O turismólogo Bruno Fernando da Silva, de 27 anos, foi encontrado morto, com marcas de possíveis agressões, no domingo (30), em Limeira, interior de São Paulo. Ele estava desaparecido desde o fim da tarde de sábado (29) e a família chegou a divulgar apelos em redes sociais, para encontrar o jovem.

Bruno trabalhava no Museu Anchieta e passaria o Natal e o Ano Novo com a família, no interior. Como o celular foi levado, a polícia suspeita de latrocínio – roubo seguido de morte.
Bruno foi visto pela última vez por familiares às 17h de sábado, quando saiu para encontrar uma prima. O corpo foi achado um dia depois por moradores em um terreno baldio, junto com uma bolsa e a cédula de identidade da vítima.

Ainda segundo a investigação, familiares enviaram uma mensagem Instagram de Bruno, para que a postagem fosse visualizada por alguém. A suspeita é de que o jovem foi vítima de assalto e a polícia vai requisitar imagens de câmeras ao longo do possível trajeto feito pela vítima.

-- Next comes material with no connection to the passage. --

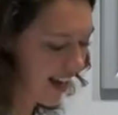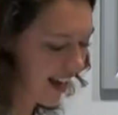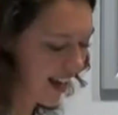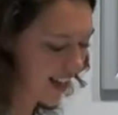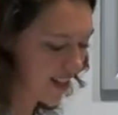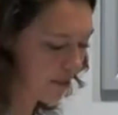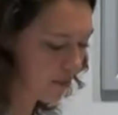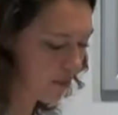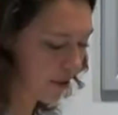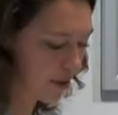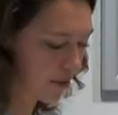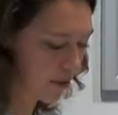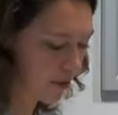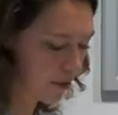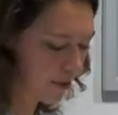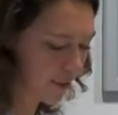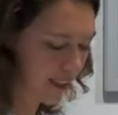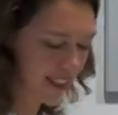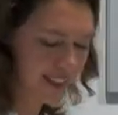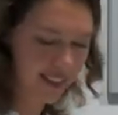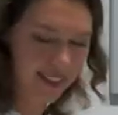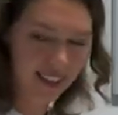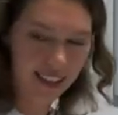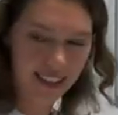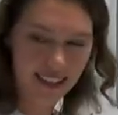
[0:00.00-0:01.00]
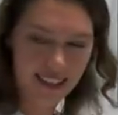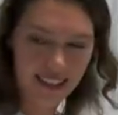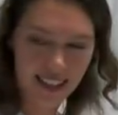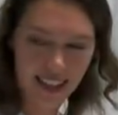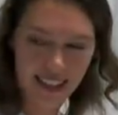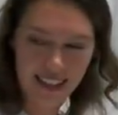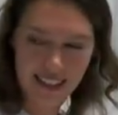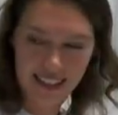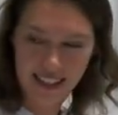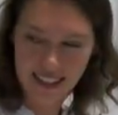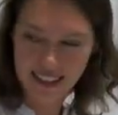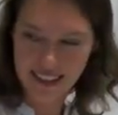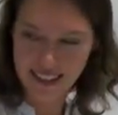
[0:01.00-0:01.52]
as Bermúdez and
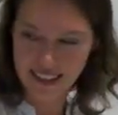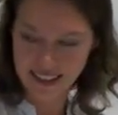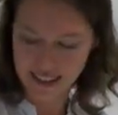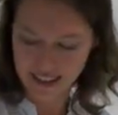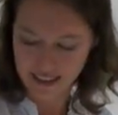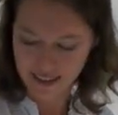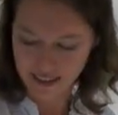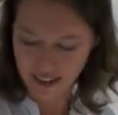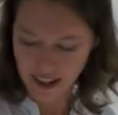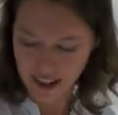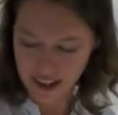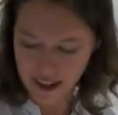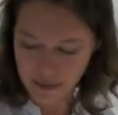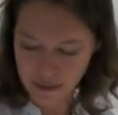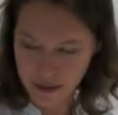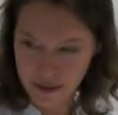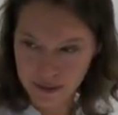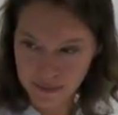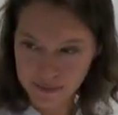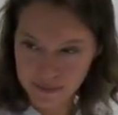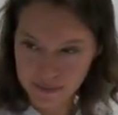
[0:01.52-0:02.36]
Sánchez describe.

A investigação ainda aguarda o laudo da necropsia, feita no Instituto Médico Legal (IML) de Limeira, para identificar a causa da morte. Bruno era o primeiro turismólogo contratado pela Companhia de Jesus, ordem dos jesuítas que mantém o complexo turístico e religioso localizado no centro da capital, para atuar no Museu Anchieta.

Ele havia feito curso superior de turismo e orientava a visitação no local. O jovem atuava também no coral Schola Cantorum, da Igreja São José de Anchieta. O Pátio do Colégico (Pateo do Collegio) lamentou a morte do funcionário e se solidarizou com a família.